### ABOUT THIS EXERCISE
When a picture appears in the listing, leave it out and copy the rest exactly as it stands.

### WORKING DATA
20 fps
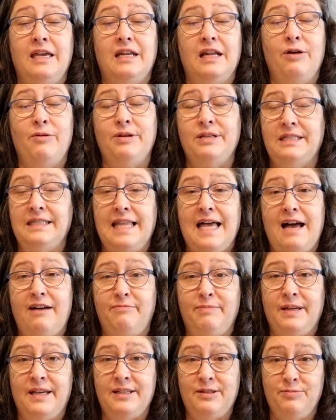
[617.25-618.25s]
And I always laugh
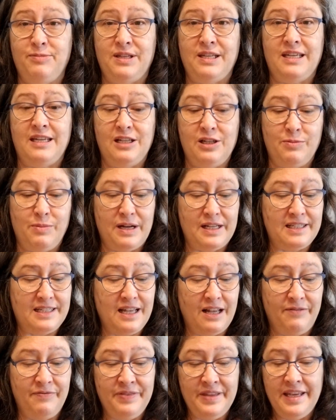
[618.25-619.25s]
because I'm thinking to
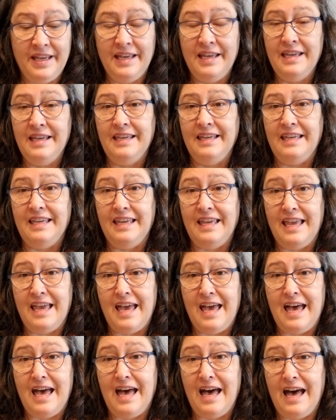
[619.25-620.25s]
myself,
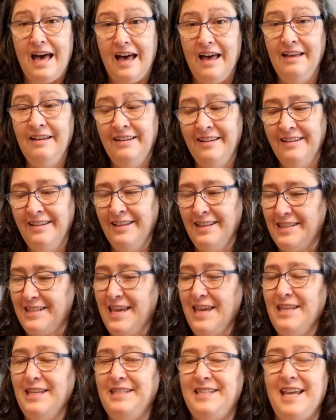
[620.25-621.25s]
yeah, it's
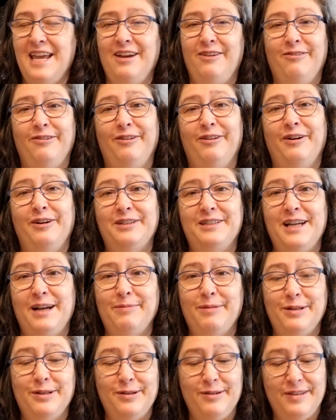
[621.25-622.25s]
going to take her a long time
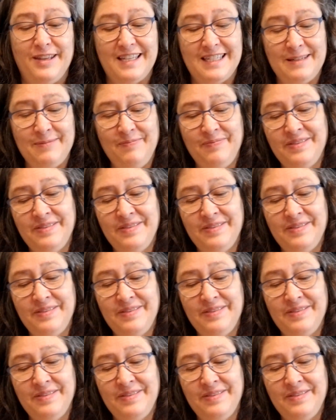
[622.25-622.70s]
to do this.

### SOLUTION
20 fps
[617.25-618.25s]
And I always laugh
[618.25-619.25s]
because I'm thinking to
[619.25-620.25s]
myself,
[620.25-621.25s]
yeah, it's
[621.25-622.25s]
going to take her a long time
[622.25-622.70s]
to do this.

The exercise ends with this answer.